Là déjà, le djeun habitué à Jackass 3D et autres Twiligtheries est perplexe, mais ne le laissons pas reprendre son souffle et enchaînons avec l'article 3:
"Le montant de l'aide est annuellement égal à la moitié des sommes perçues par l'éditeur de service en paiement d'une offre musicale répondant aux conditions de l'article 2 ci-dessus :
1° Il ne peut être supérieur à 5 millions d'euros par éditeur de services et par an ;
2° Il ne peut être supérieur à 25 euros par utilisateur de « Carte musique » et par an ;
3° L'aide est accordée dans la limite d'un million d'offres « Carte musique » par an.
Puis ajoutons immédiatement l'article 4 : "L'aide est attribuée, sur les crédits inscrits au budget du ministre chargé de la culture, par décision du ministre de la culture et de la communication sur le fondement d'une convention formalisant les engagements pris par l'éditeur de service, notamment ceux mentionnés au 5° de l'article 2. La convention précise les modalités du contrôle mis en œuvre pour s'assurer du respect des limites prévues à l'article 3."
Enfin, achevons la démonstration avec l'article 5 : "Les demandes d'aide sont adressées au ministre de la culture et de la communication accompagnées des documents suivants :
1° Les attestations fiscales et sociales émanant des administrations compétentes, permettant de constater la régularité de la situation de l'entreprise au regard de la législation fiscale et de la sécurité sociale ou, à défaut, une déclaration sur l'honneur de l'éditeur ;
2° Lorsque la demande est effectuée par un éditeur dont la demande de labellisation de l'article L. 331-23 du Code de la propriété intellectuelle susvisé est en cours d'instruction par la Haute Autorité pour la diffusion des œuvres et la protection des droits sur internet, l'éditeur atteste sur l'honneur que l'intégralité de l'offre de musique présente sur son site internet est proposée avec l'autorisation des titulaires des droits prévus aux livres Ier et II du code de la propriété intellectuelle lorsqu'elle est requise et qu'il a sollicité auprès de la Haute Autorité l'attribution de ce label.
Les modalités de présentation des demandes d'aide sont établies par le ministre de la culture et de la communication.
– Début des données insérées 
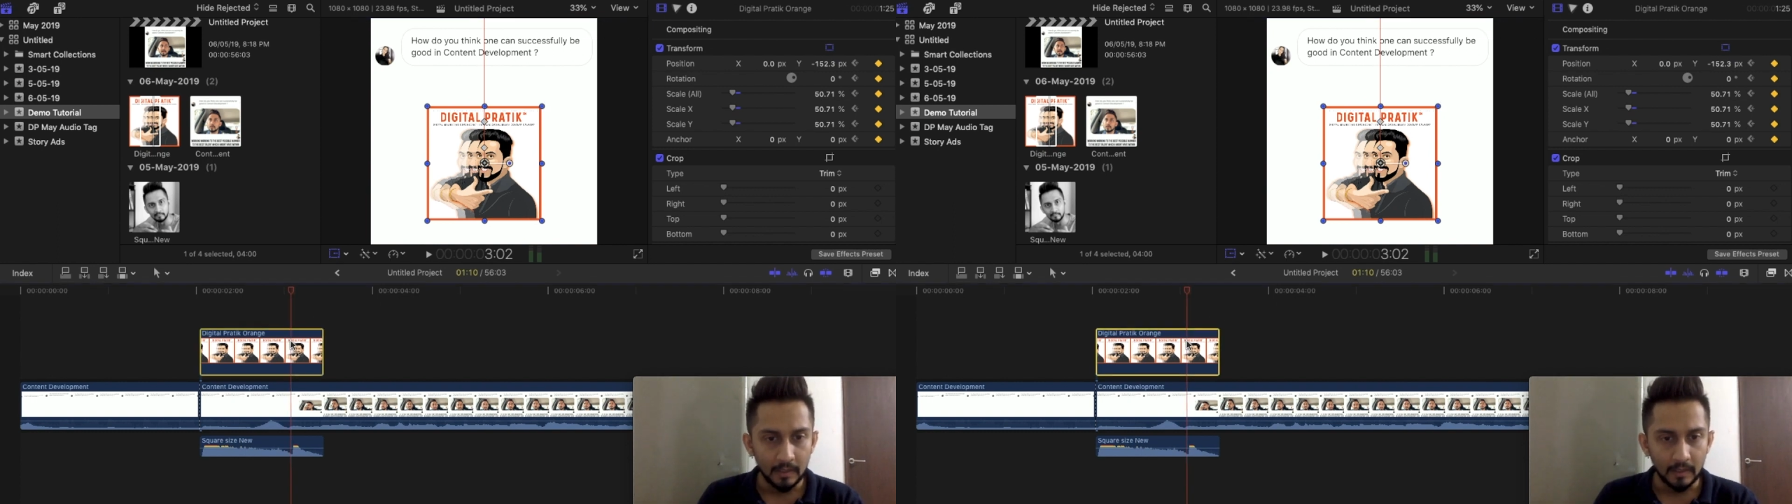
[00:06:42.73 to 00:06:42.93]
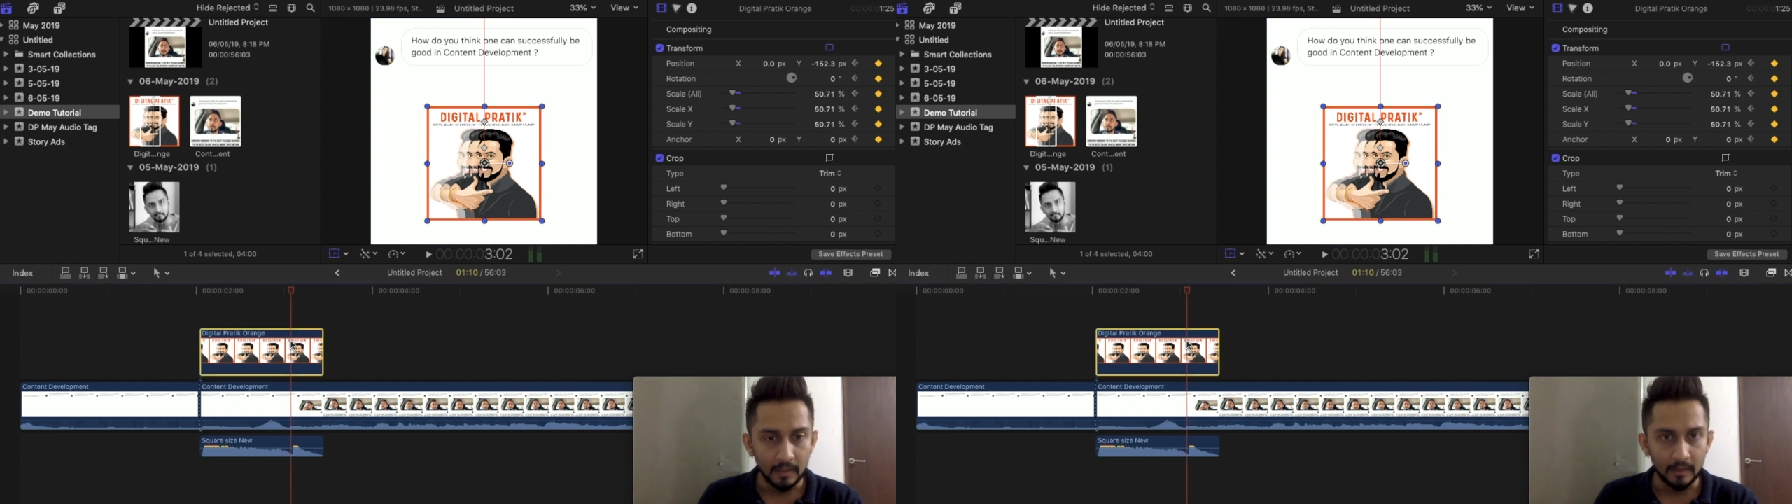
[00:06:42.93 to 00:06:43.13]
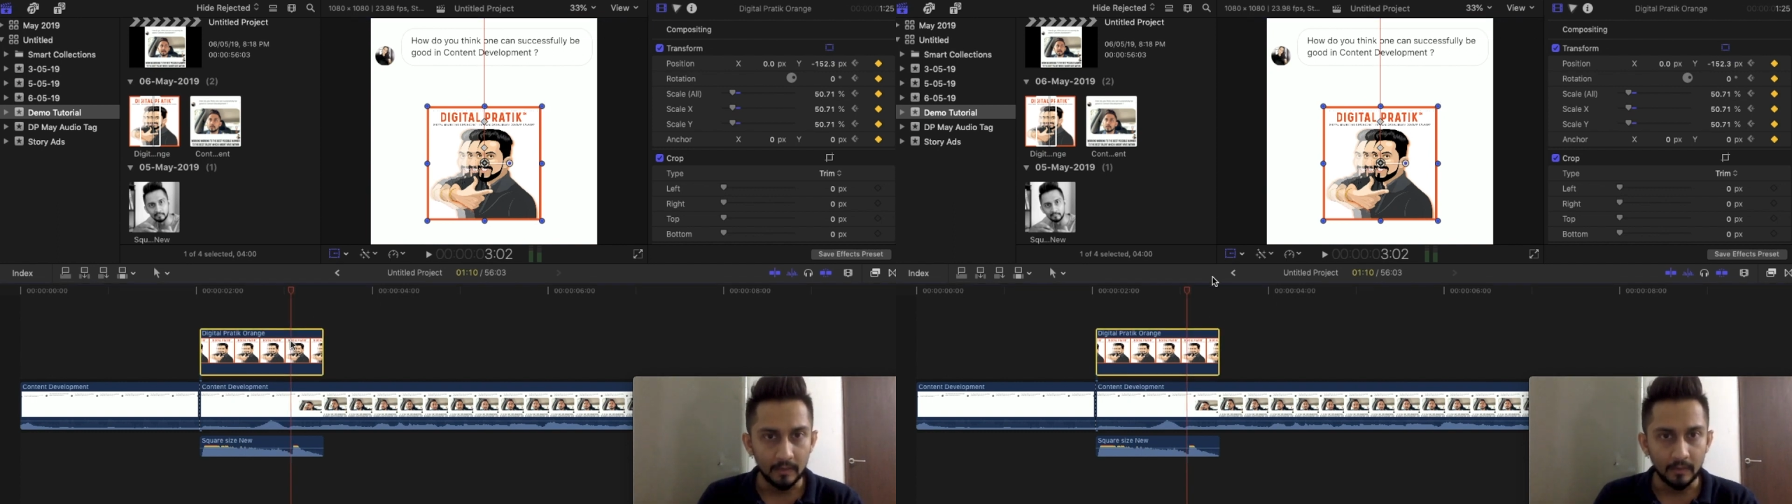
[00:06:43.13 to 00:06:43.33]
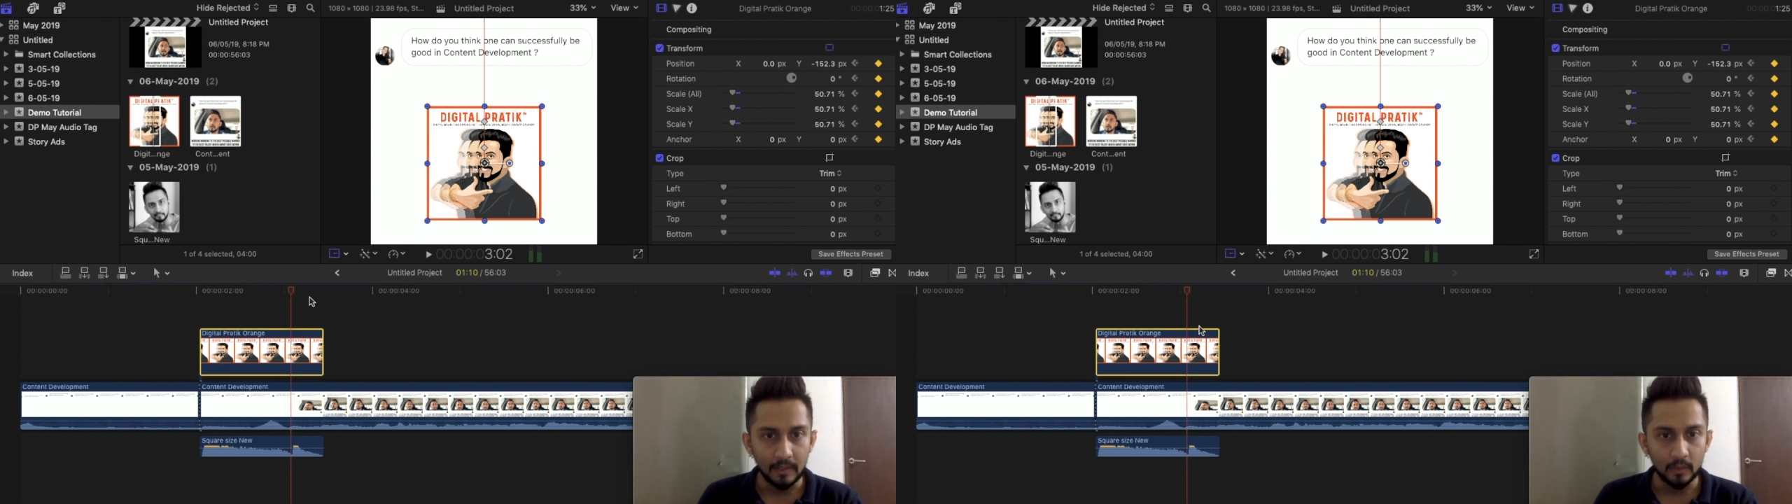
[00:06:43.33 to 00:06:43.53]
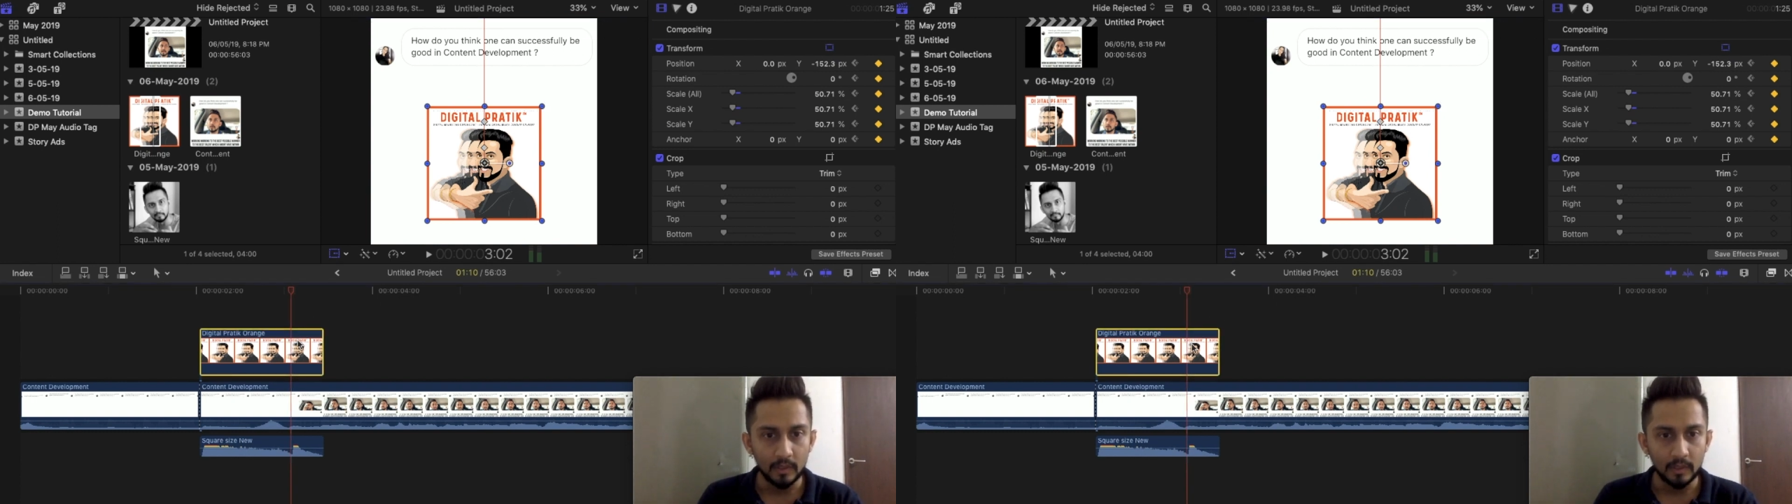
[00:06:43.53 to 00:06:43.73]
And
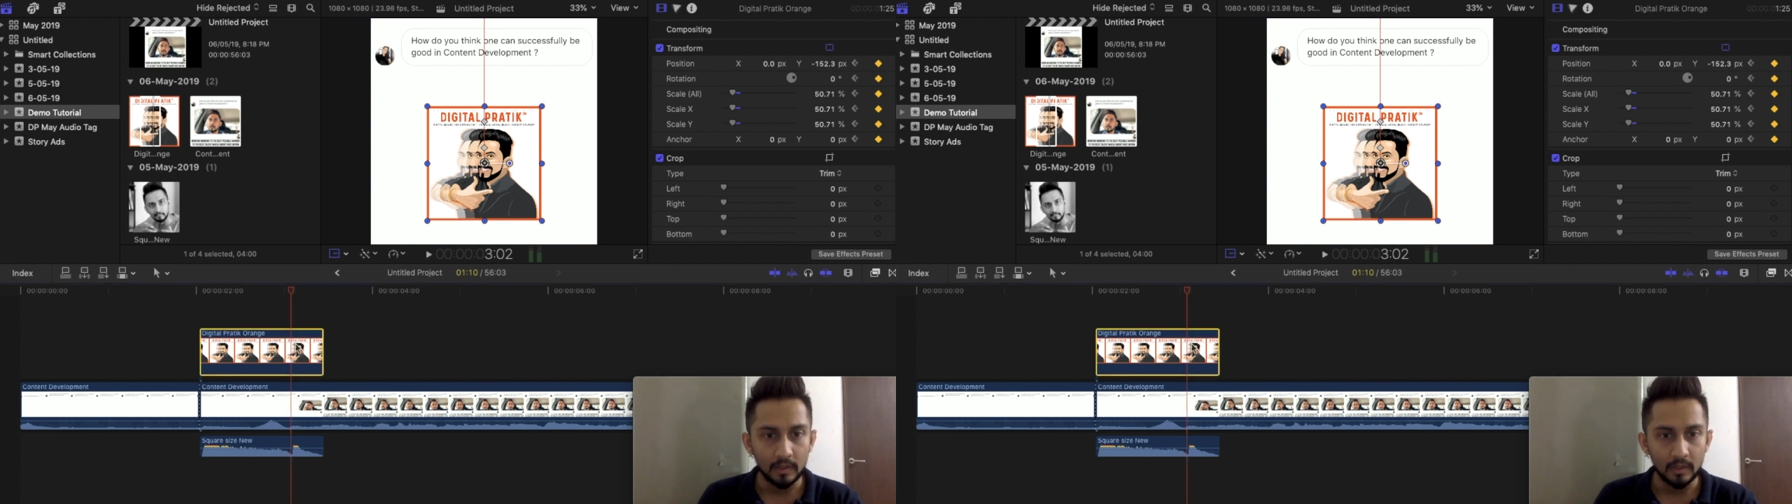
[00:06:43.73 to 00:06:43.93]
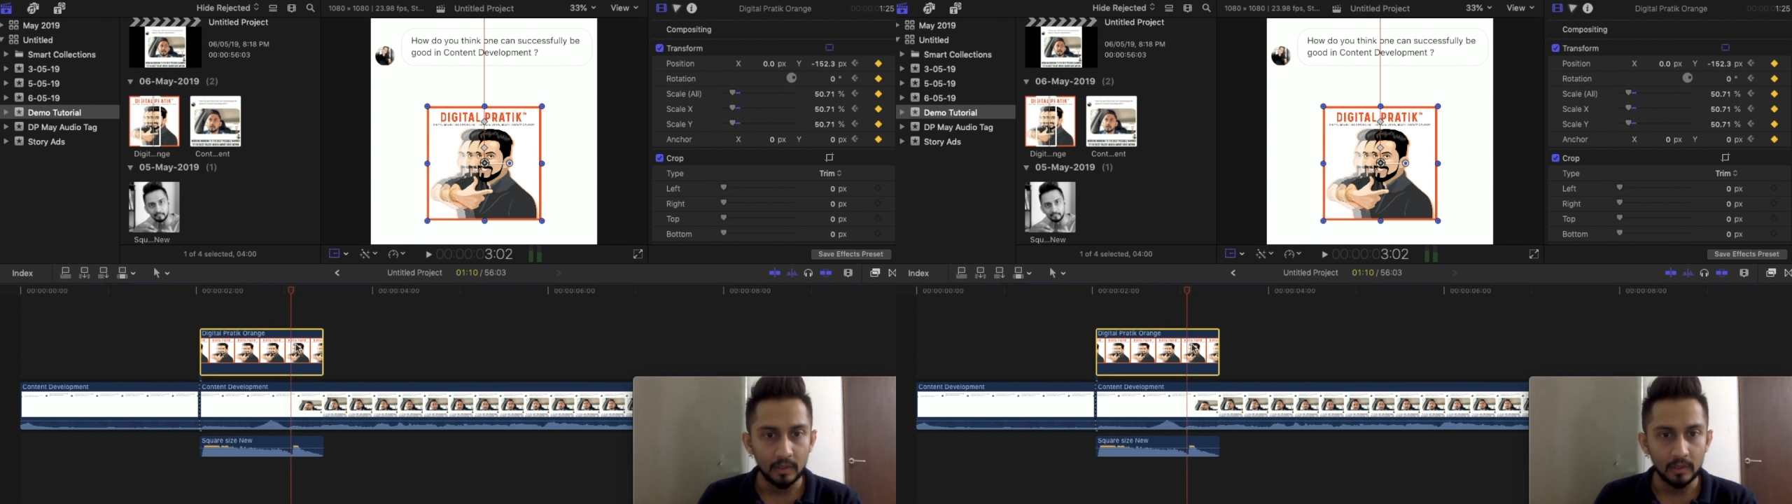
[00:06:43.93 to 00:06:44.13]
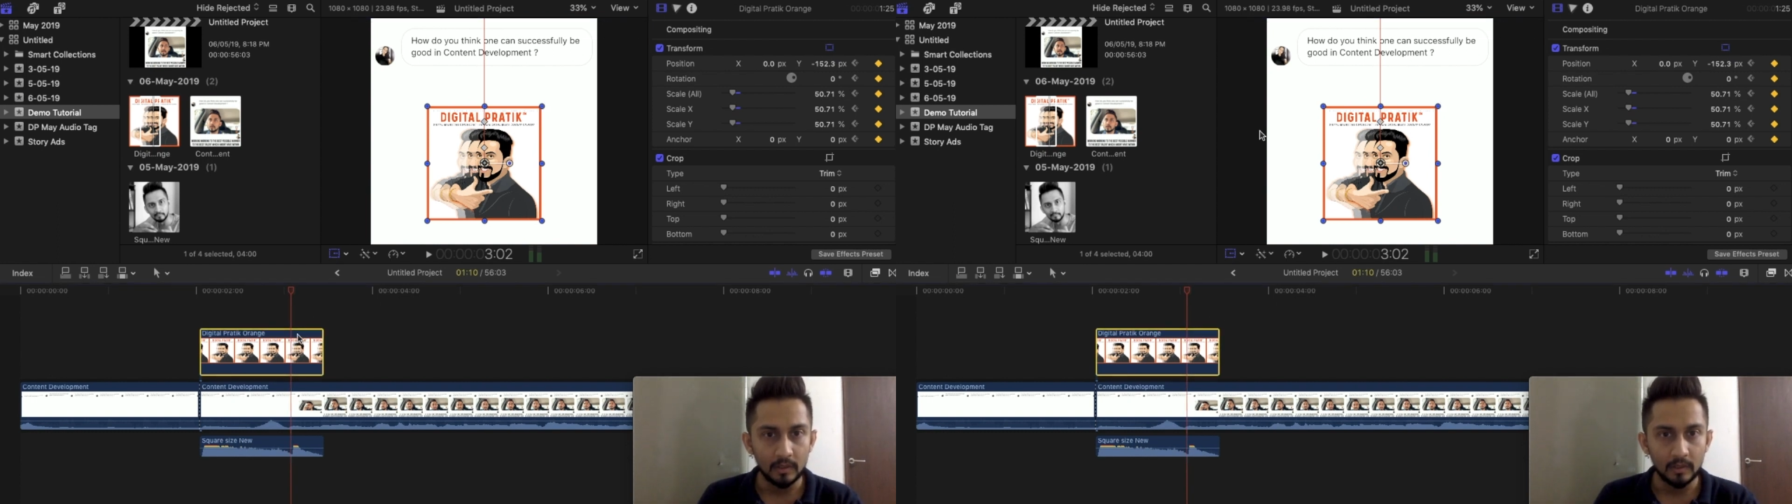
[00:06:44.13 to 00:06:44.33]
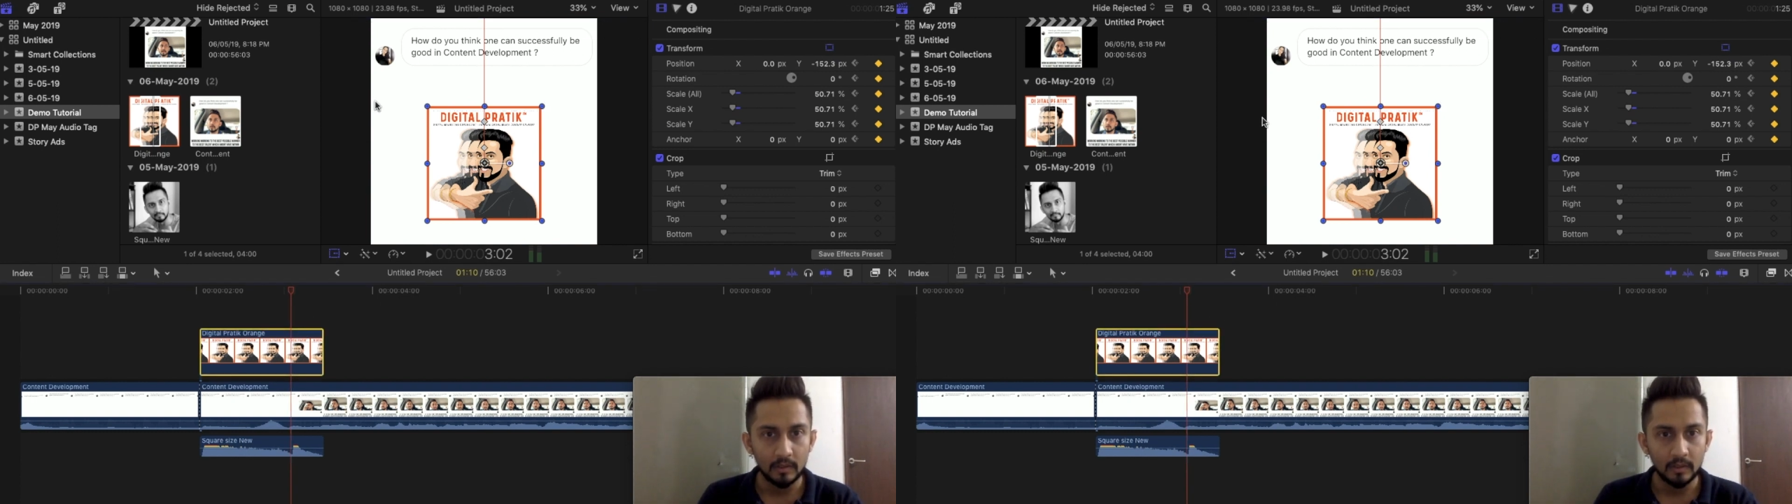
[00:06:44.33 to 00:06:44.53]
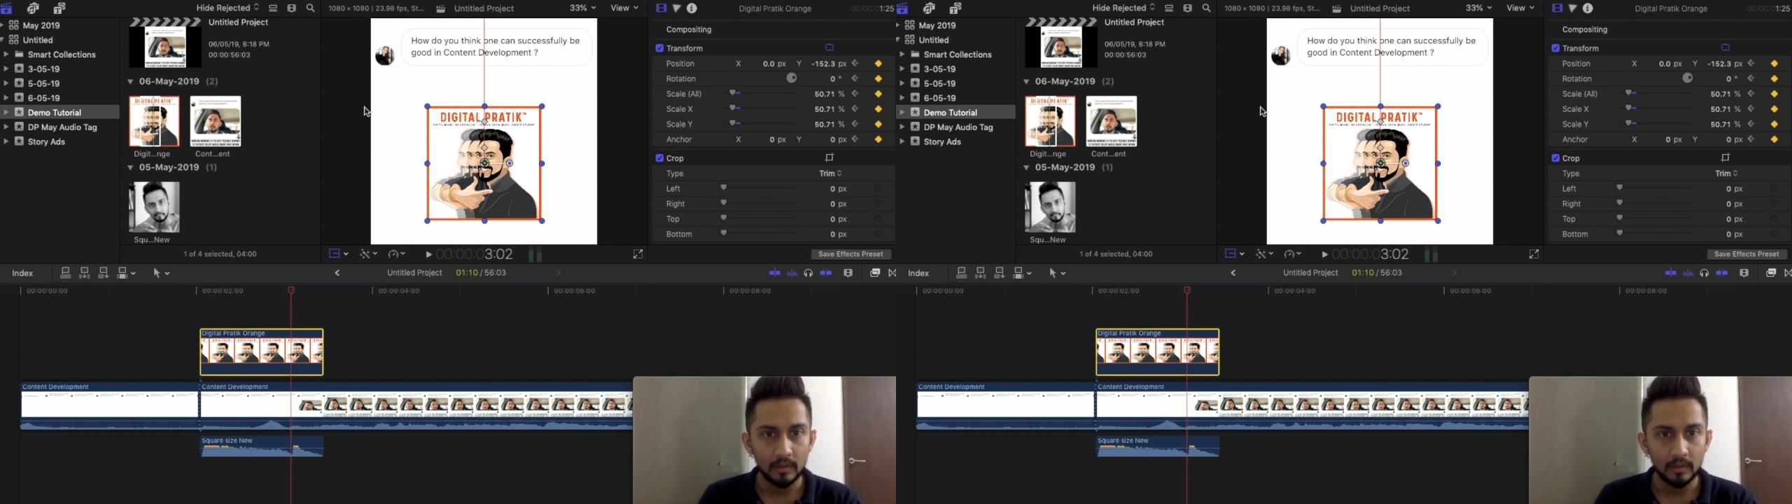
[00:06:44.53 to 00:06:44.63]
right over here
Le ministre de la culture et de la communication peut compléter et préciser la liste des pièces justificatives mentionnées ci-dessus."
Et voilà ! Regardez son oeil vitreux ! Le jeune admire sa carte musique, mais sans rien comprendre à son intérêt, c'est magnifique, merci à notre gouvernement de prouver ainsi qu'Anatole France était un visionnaire.
Pardon ? Et l'offre alors, à quoi correspond-elle vraiment ? Comment la carte musique permettra-elle de lutter efficacement contre le piratage ? Aucune idée, je dois être trop jeune, j'ai rien pigé.